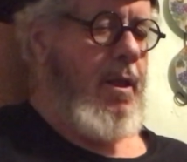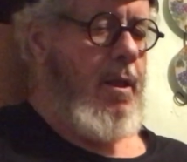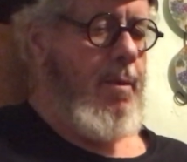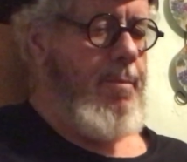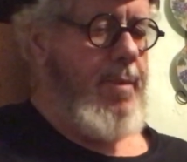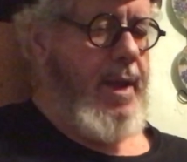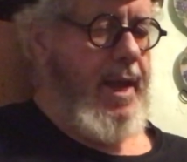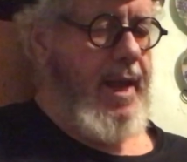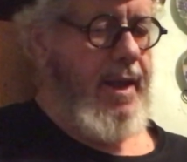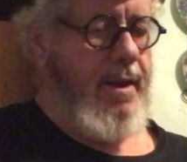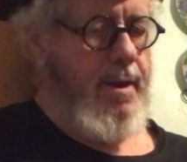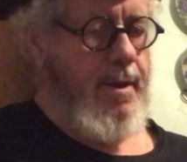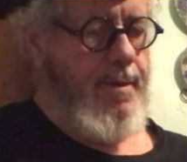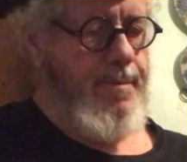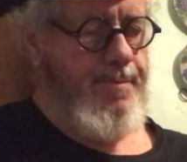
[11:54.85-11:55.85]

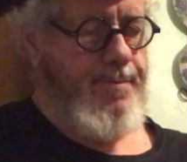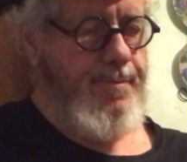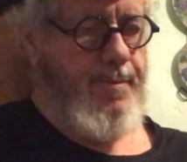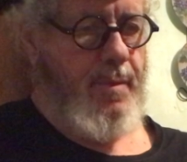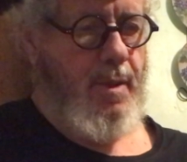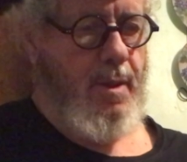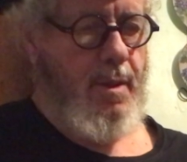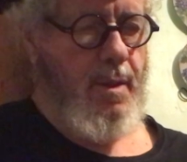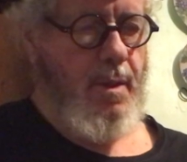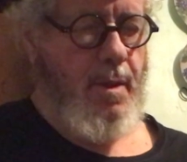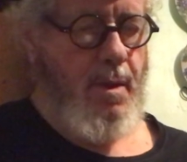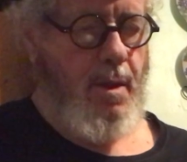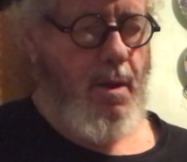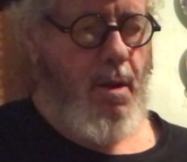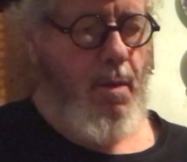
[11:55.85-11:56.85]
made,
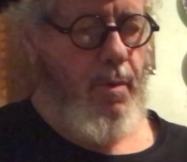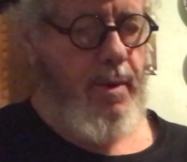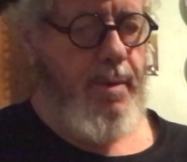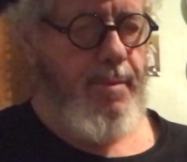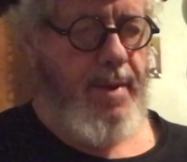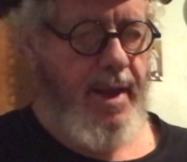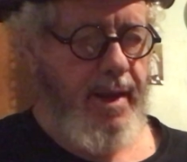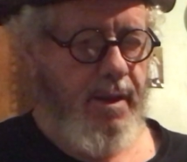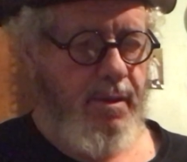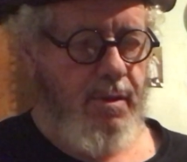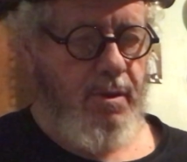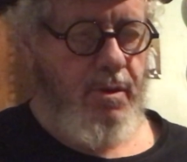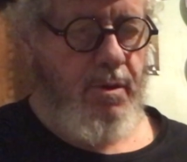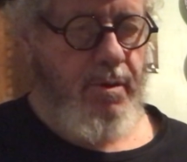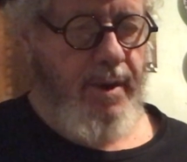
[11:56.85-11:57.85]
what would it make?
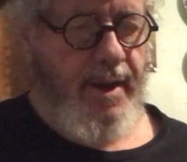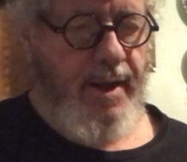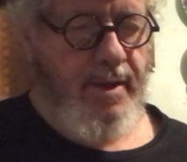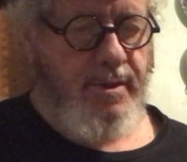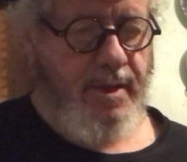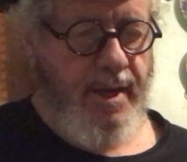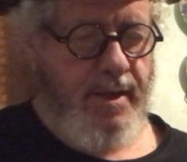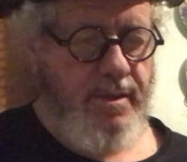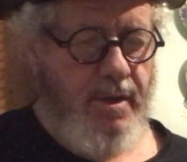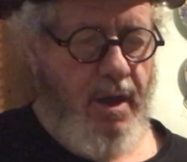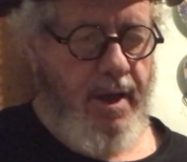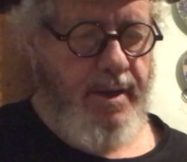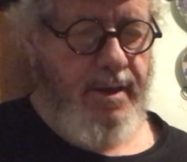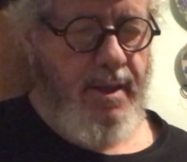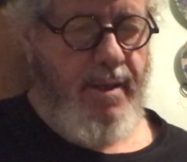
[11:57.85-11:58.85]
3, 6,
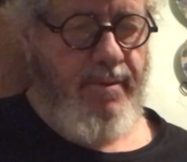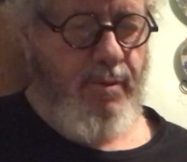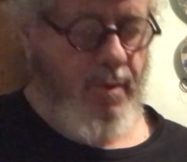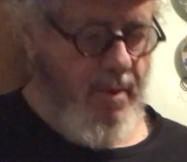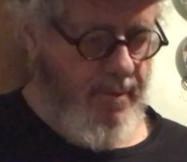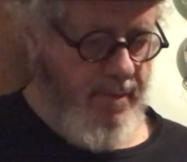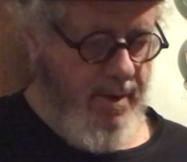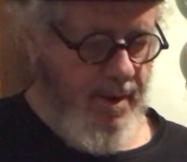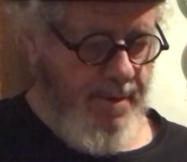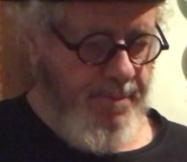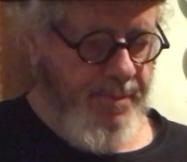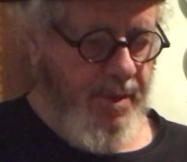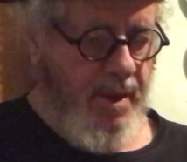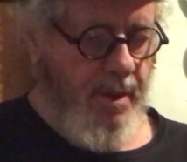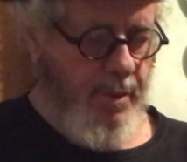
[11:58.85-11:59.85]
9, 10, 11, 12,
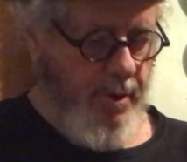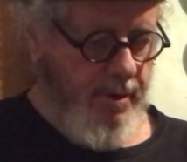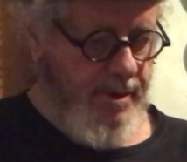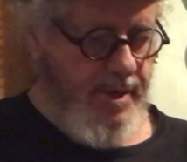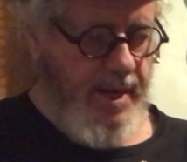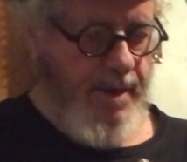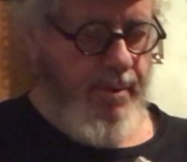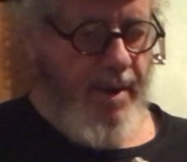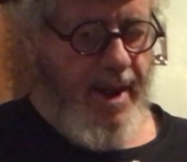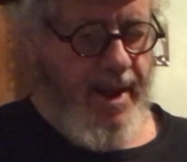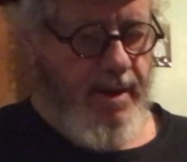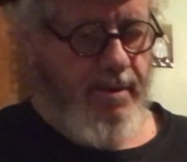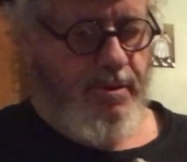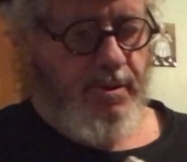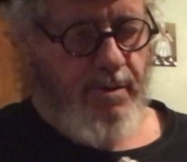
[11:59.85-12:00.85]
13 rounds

══════

- **Task goal**
The expected output is an exact copy of the lines from the one holding "[11:55.85-11:56.85]" through the last line of the listing above, with the pictures omitted.

- **Written response**
[11:55.85-11:56.85]
made,
[11:56.85-11:57.85]
what would it make?
[11:57.85-11:58.85]
3, 6,
[11:58.85-11:59.85]
9, 10, 11, 12,
[11:59.85-12:00.85]
13 rounds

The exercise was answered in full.